Differential privacy (DP) has been applied in deep learning for preserving
privacy of the underlying training sets. Existing DP practice falls into three
categories – objective perturbation, gradient perturbation and output
perturbation. They suffer from three main problems. First, conditions on
objective functions limit objective perturbation in general deep learning
tasks. Second, gradient perturbation does not achieve a satisfactory
privacy-utility trade-off due to over-injected noise in each epoch. Third, high
utility of the output perturbation method is not guaranteed because of the
loose upper bound on the global sensitivity of the trained model parameters as
the noise scale parameter. To address these problems, we analyse a tighter
upper bound on the global sensitivity of the model parameters. Under a
black-box setting, based on this global sensitivity, to control the overall
noise injection, we propose a novel output perturbation framework by injecting
DP noise into a randomly sampled neuron (via the exponential mechanism) at the
output layer of a baseline non-private neural network trained with a
convexified loss function.

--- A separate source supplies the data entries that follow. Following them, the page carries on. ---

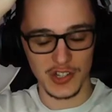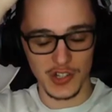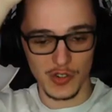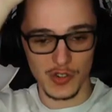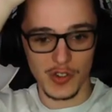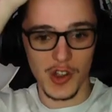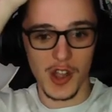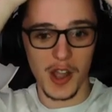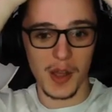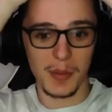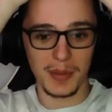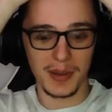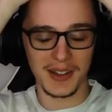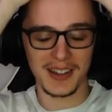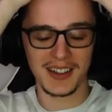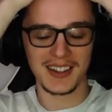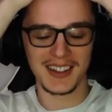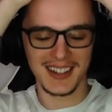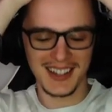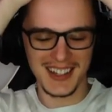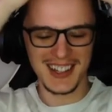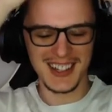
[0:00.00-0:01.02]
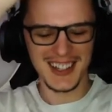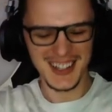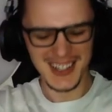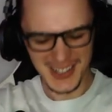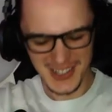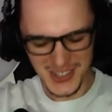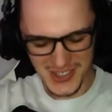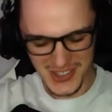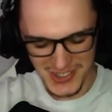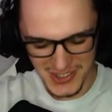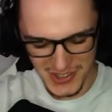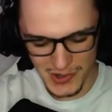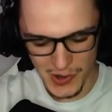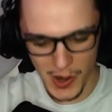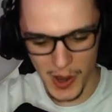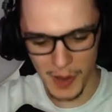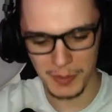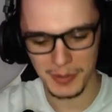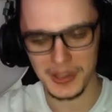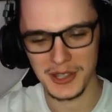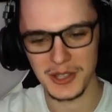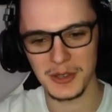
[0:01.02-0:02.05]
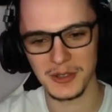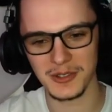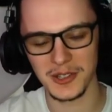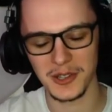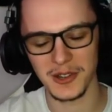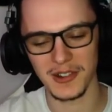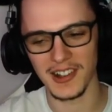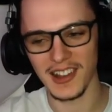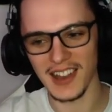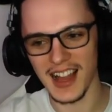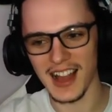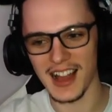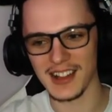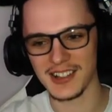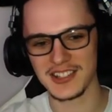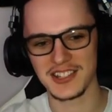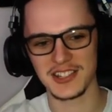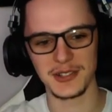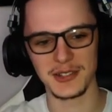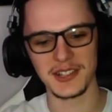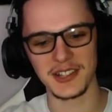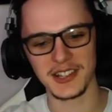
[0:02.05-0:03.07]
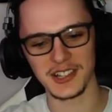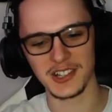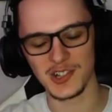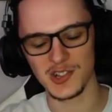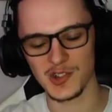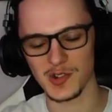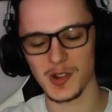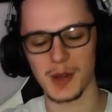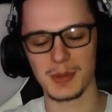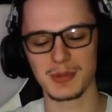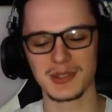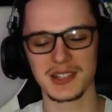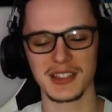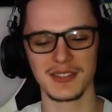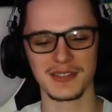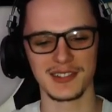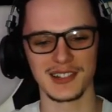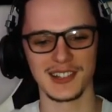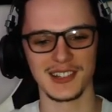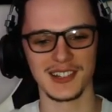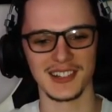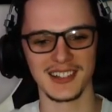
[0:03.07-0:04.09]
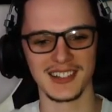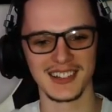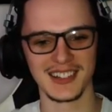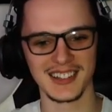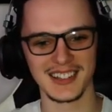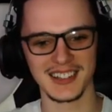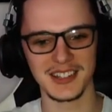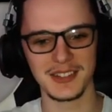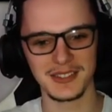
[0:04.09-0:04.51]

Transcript: Drop. Drop. You, you're allowed to. You can drop to the floor.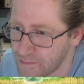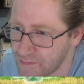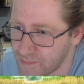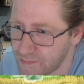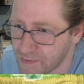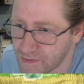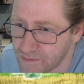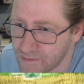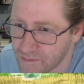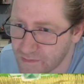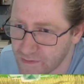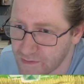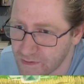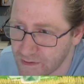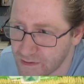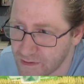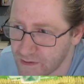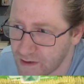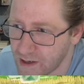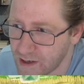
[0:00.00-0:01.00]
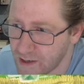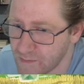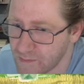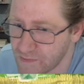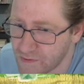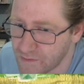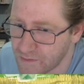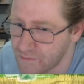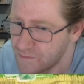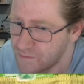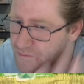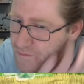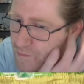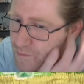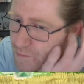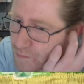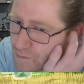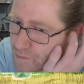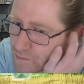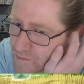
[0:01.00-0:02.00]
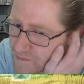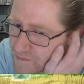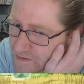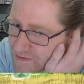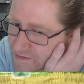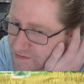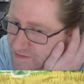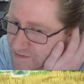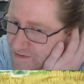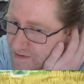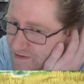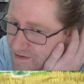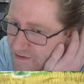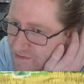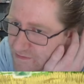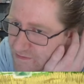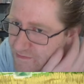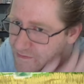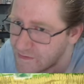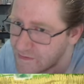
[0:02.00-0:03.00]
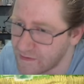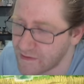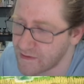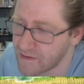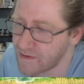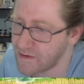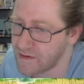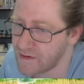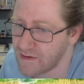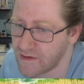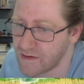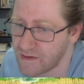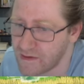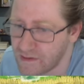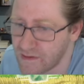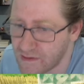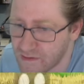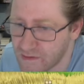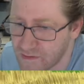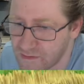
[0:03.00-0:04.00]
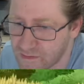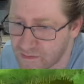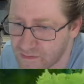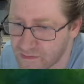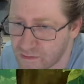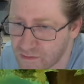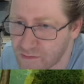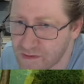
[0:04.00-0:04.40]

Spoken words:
But I'm not sold yet. So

We empirically compare the privacy-utility
trade-off, measured by accuracy loss to baseline non-private models and the
privacy leakage against black-box membership inference (MI) attacks, between
our framework and the open-source differentially private stochastic gradient
descent (DP-SGD) approaches on six commonly used real-world datasets. The
experimental evaluations show that, when the baseline models have observable
privacy leakage under MI attacks, our framework achieves a better
privacy-utility trade-off than existing DP-SGD implementations, given an
overall privacy budget $epsilon leq 1$ for a large number of queries.